The alleged illegality includes misleading or deceptive conduct; unconscionable conduct; dishonest conduct; and of improperly using a position to gain advantages for themselves or another.
Neither Mr Pesochinsky nor Mr Sader has been charged with any offence. Both men have repeatedly failed to respond to requests for comment.
In May last year API Magazine exclusively revealed the troubles facing Lion Property Group, including that a group of embattled investors had launched legal action, after ASIC failed to act.
In October last year API revealed ASIC was officially “investigating” Lion.
The corporate regulator subsequently posted to its website a section on Lion, which states it launched an investigation in September last year, but contains very little other information.
As previously reported, ASIC investigated Lion in 2020 but took no substantial action.
An ASIC spokesman told API Magazine its investigation remained ongoing.
“We have previously confirmed that ASIC has commenced an investigation into this matter,” the spokesman said.
“While the matter is under investigation, we’ll decline to provide further comment.”
It is more than nine months since a confidential provisional liquidator’s report from KPMG detailing serious alleged wrongdoing by Mr Pesochinsky and Mr Sader was handed to Victoria Police.
Victoria Police is yet to confirm whether it is investigating, stating only that the matter had been handed to its Financial Crime Squad and was “under assessment” for potential investigation.
Victoria Police did not respond to a request for comment.

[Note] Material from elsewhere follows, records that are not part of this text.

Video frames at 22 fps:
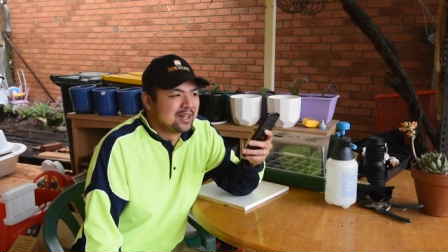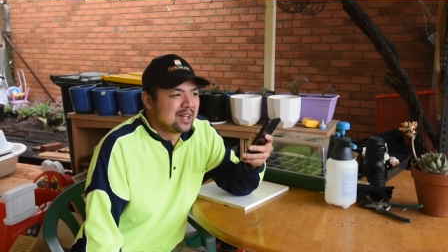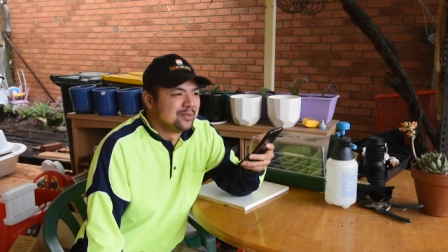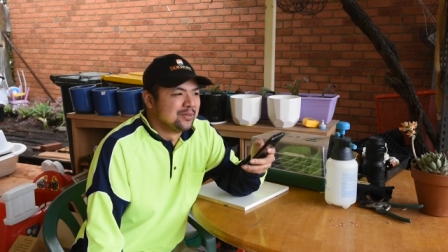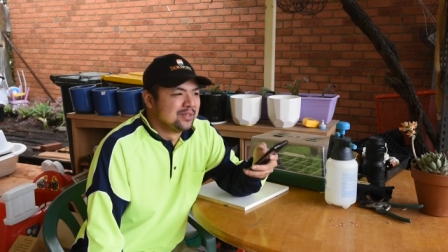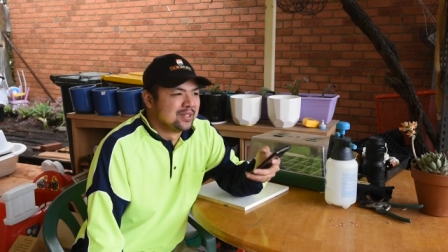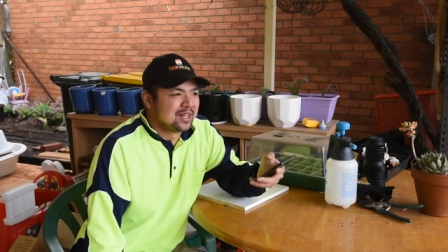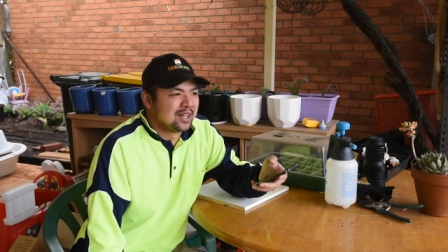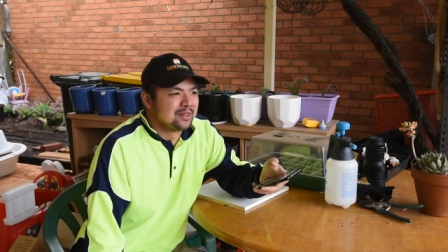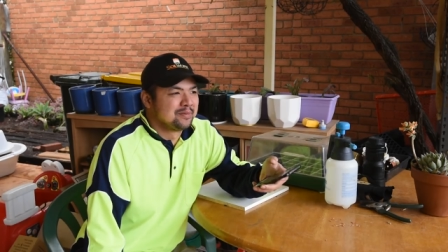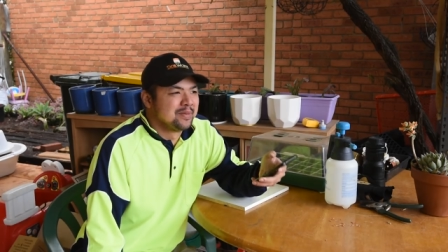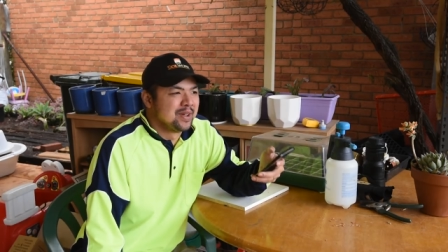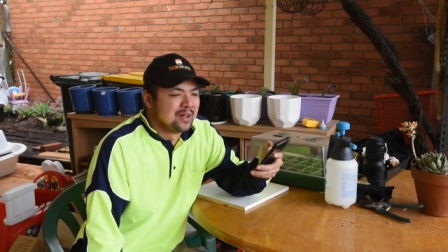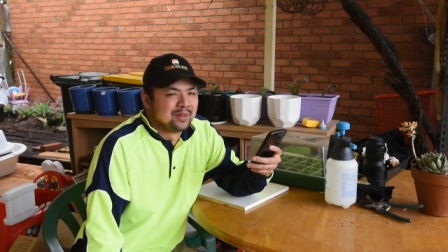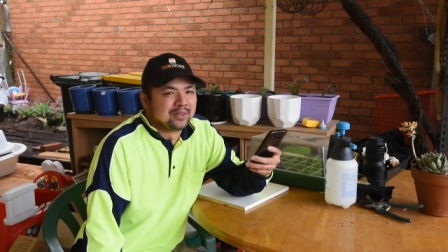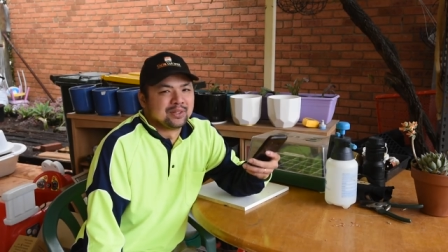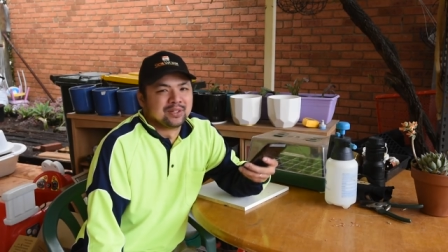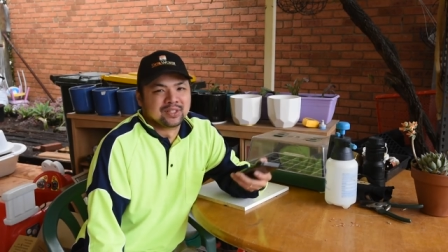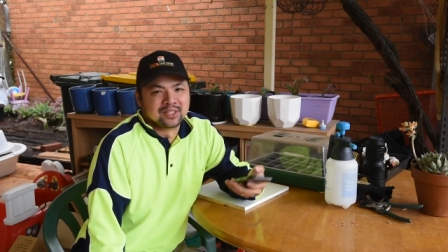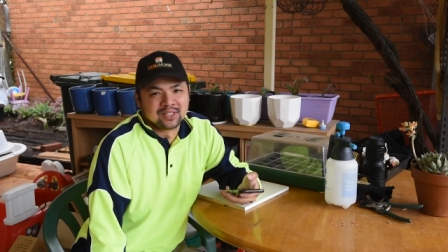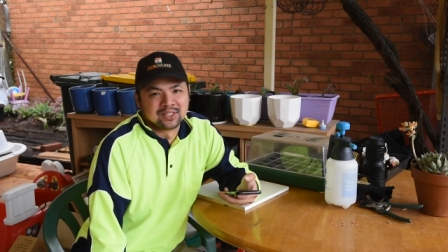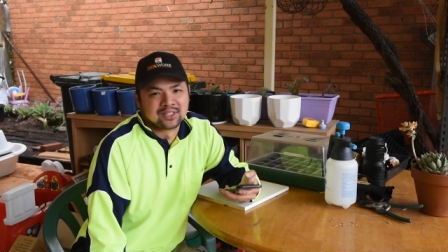I would not be
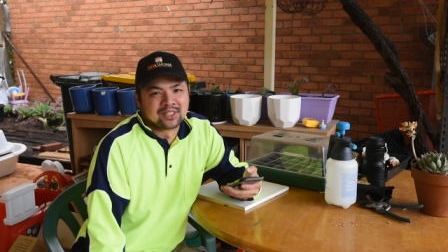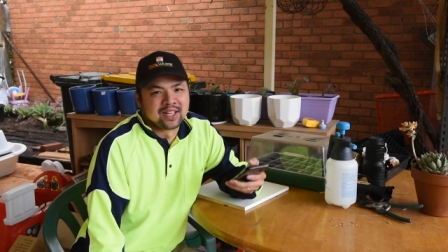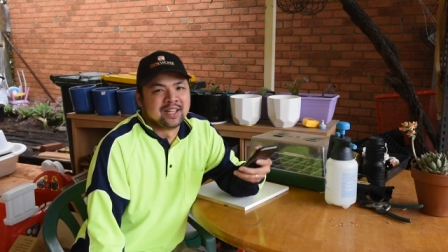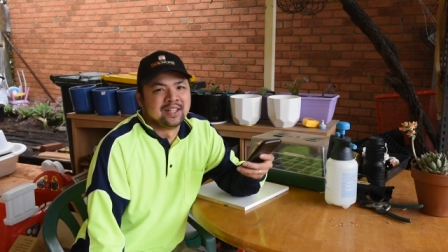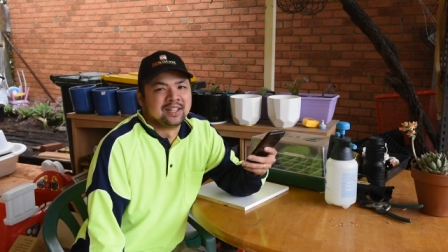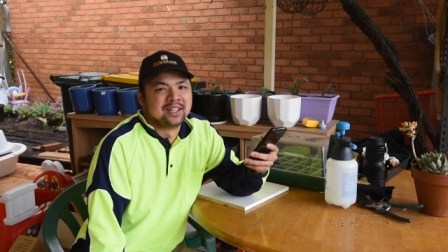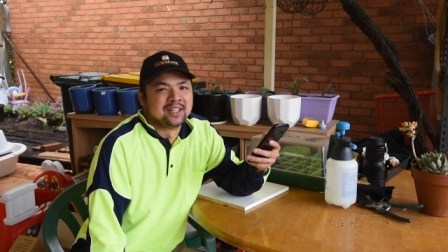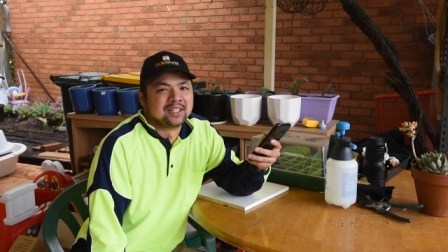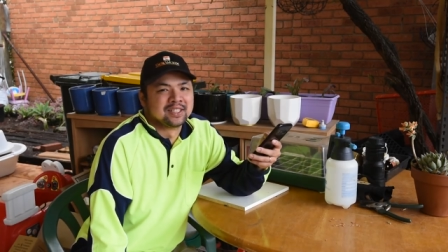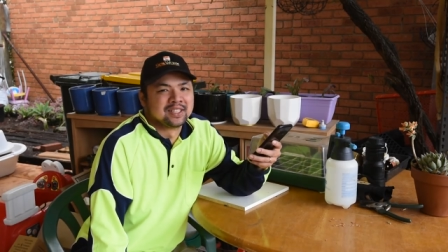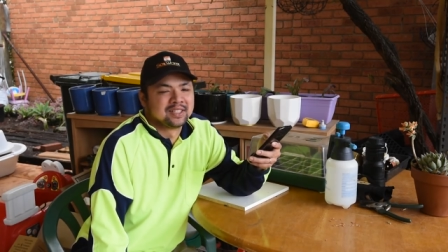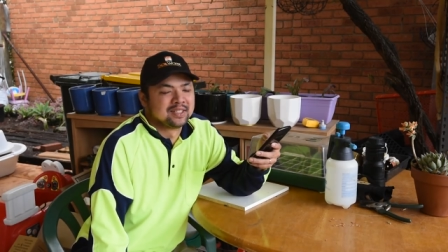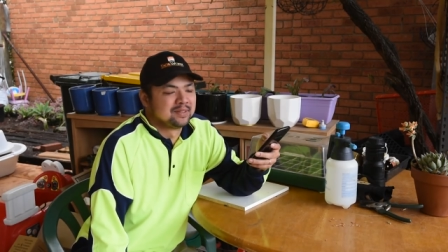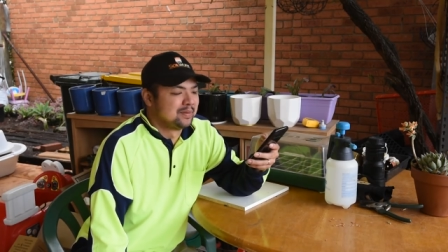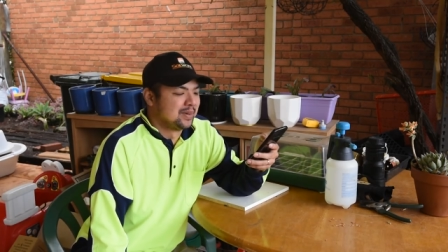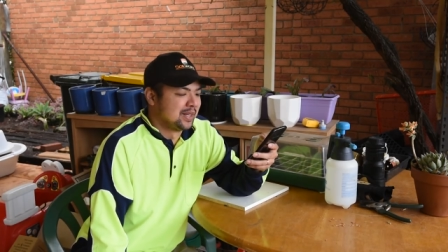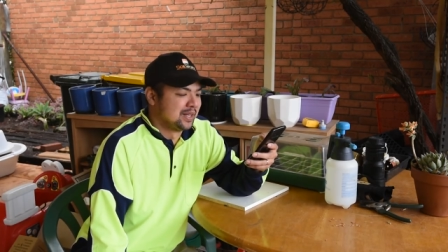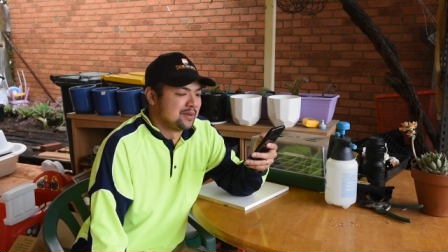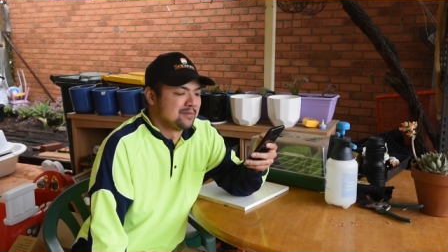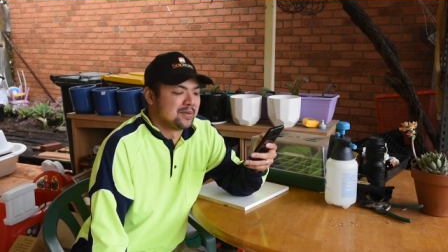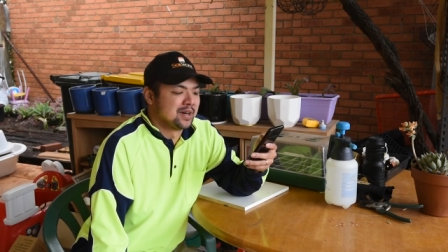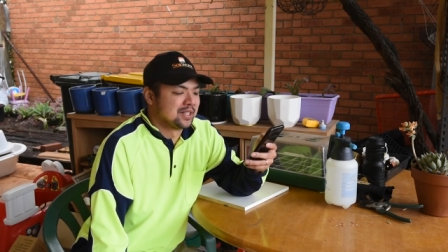able to sustain this pretty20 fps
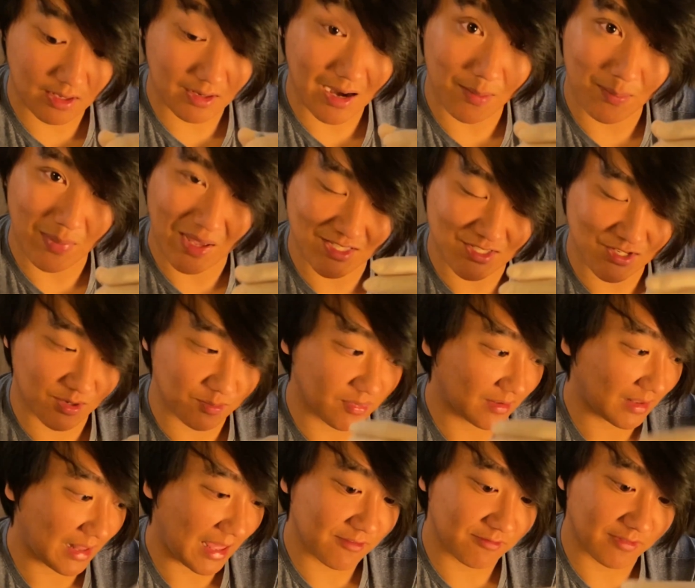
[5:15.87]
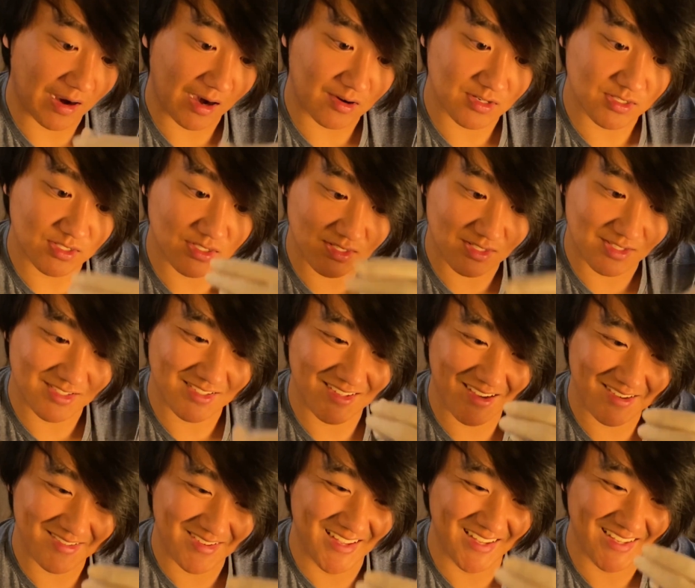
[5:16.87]
Not bacteria, but live viruses and
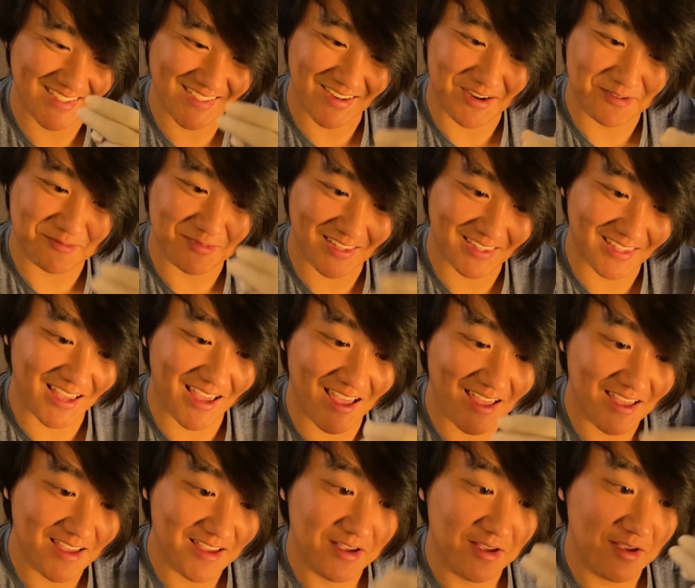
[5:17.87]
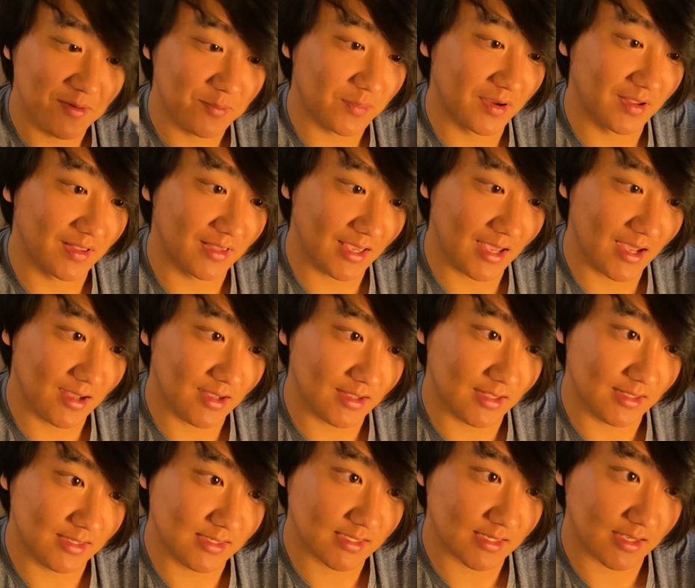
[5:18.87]
stuff. Sorry about that. But yeah,
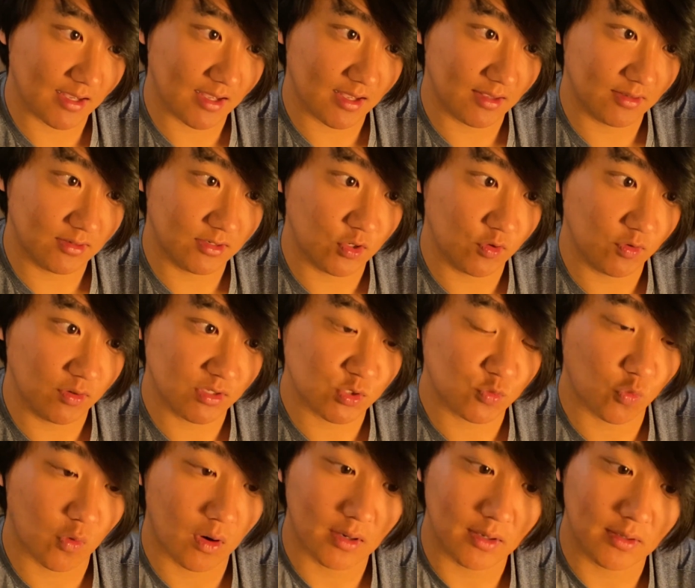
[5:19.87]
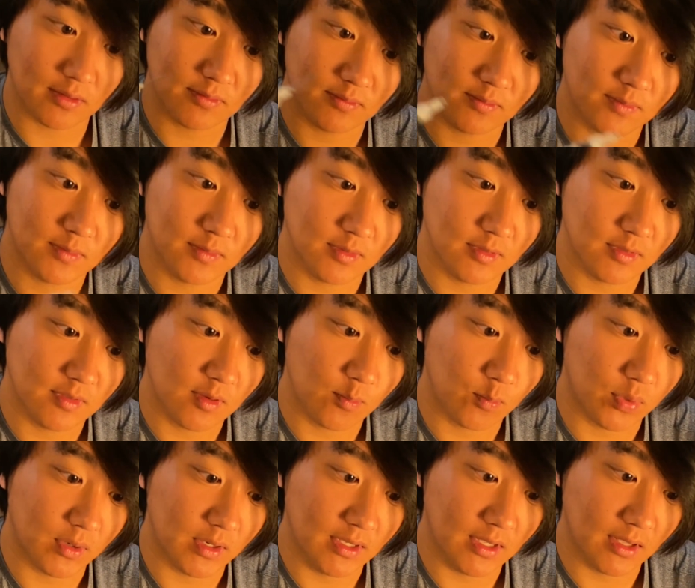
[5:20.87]
it's doing its work
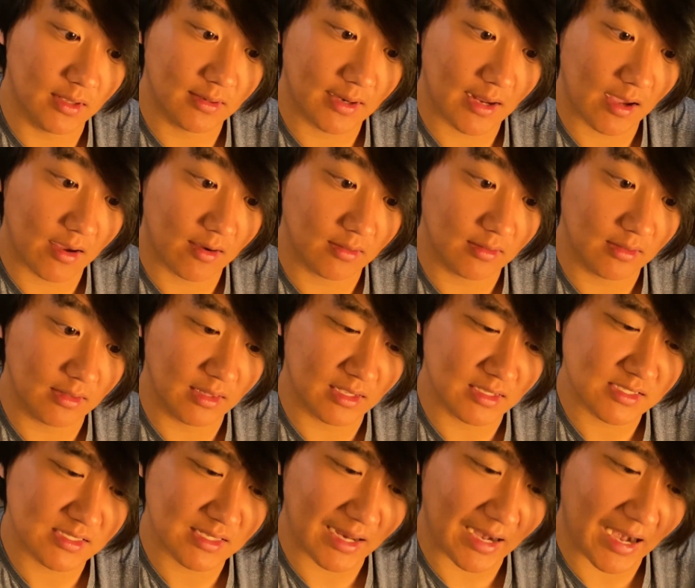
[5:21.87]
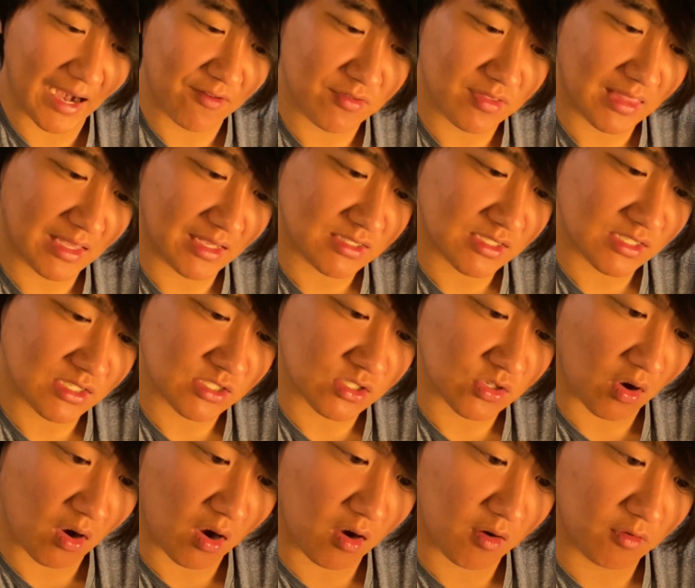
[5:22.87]
pretty good now. It looks like everything's
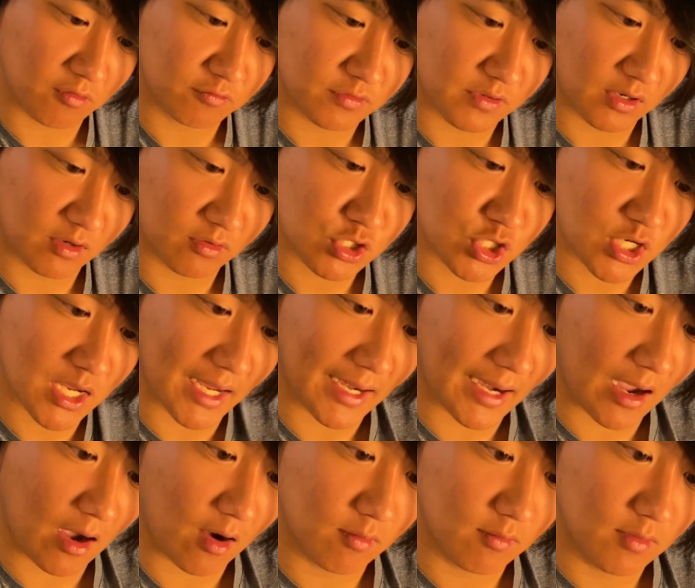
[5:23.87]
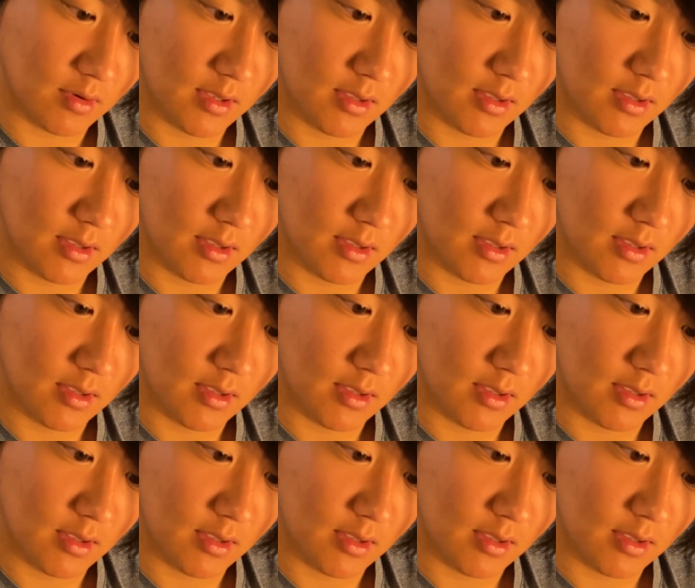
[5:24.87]
dissolved. You know, check it out.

KPMG lacks funds to dig deeper
The Melbourne-based Lion spruiked 18 property developments in Melbourne, Brisbane and the Gold Coast, citing “targeted returns” as high as 65 per cent over three years.
KPMG filed its liquidators’ report with ASIC on 6 November.
It stated there had been “material co-mingling of funds within the group’s entities”.
KPMG said its forensic investigations had identified 14 external “related party” entities where Lion funds had been shifted before the collapse.
One of the entities, “LPG Property Developments”, received $6.89 million in net cash payments from Lion Property Group, the KPMG report states.
Another external entity, FCFS, received net cash payments of $5.02 million.
Further, more than $6 million had been moved to five entities (since deregistered) that had been part of an earlier property development company Mr Pesochinsky and Mr Sader ran before creating Lion 2018.
According to KPMG, the Mr Pesochinsky and Mr Sader created Lion from assets of that development company, Investments Squared, which had raised around $30 million from investors.
In its report, KPMG reiterated that it was “unfunded”, and so hamstrung as to the extent of the investigations it could undertake.